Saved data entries
◆ ◆ ◆ ◆ ◆ ◆ ◆
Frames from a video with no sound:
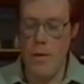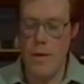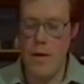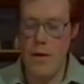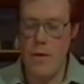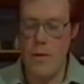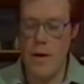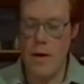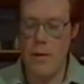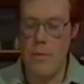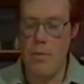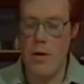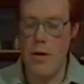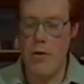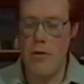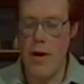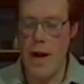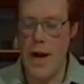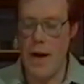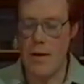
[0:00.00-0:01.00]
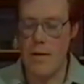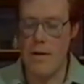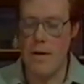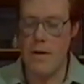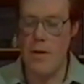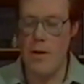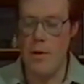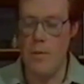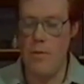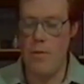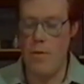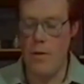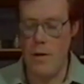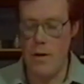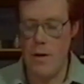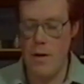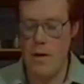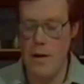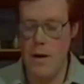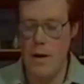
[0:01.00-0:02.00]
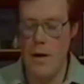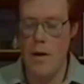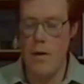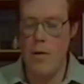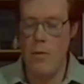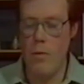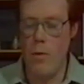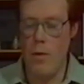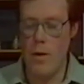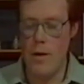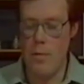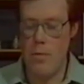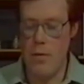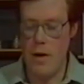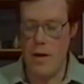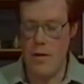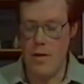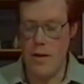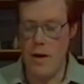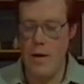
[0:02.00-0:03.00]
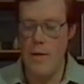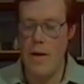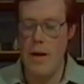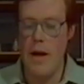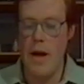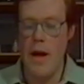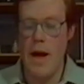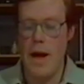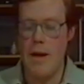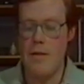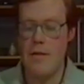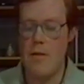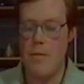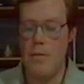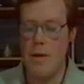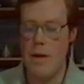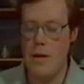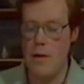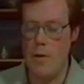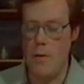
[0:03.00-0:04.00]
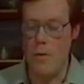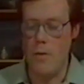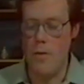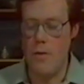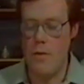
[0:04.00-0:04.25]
Affinché il pedicello ambulacrale si allunghi, è necessario che l'ampolla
◆ ◆ ◆ ◆ ◆ ◆ ◆
◆ Task details: Could you copy the lines above exactly and skip the images?

◆ Reply:
Frames from a video with no sound:
[0:00.00-0:01.00]
[0:01.00-0:02.00]
[0:02.00-0:03.00]
[0:03.00-0:04.00]
[0:04.00-0:04.25]
Affinché il pedicello ambulacrale si allunghi, è necessario che l'ampolla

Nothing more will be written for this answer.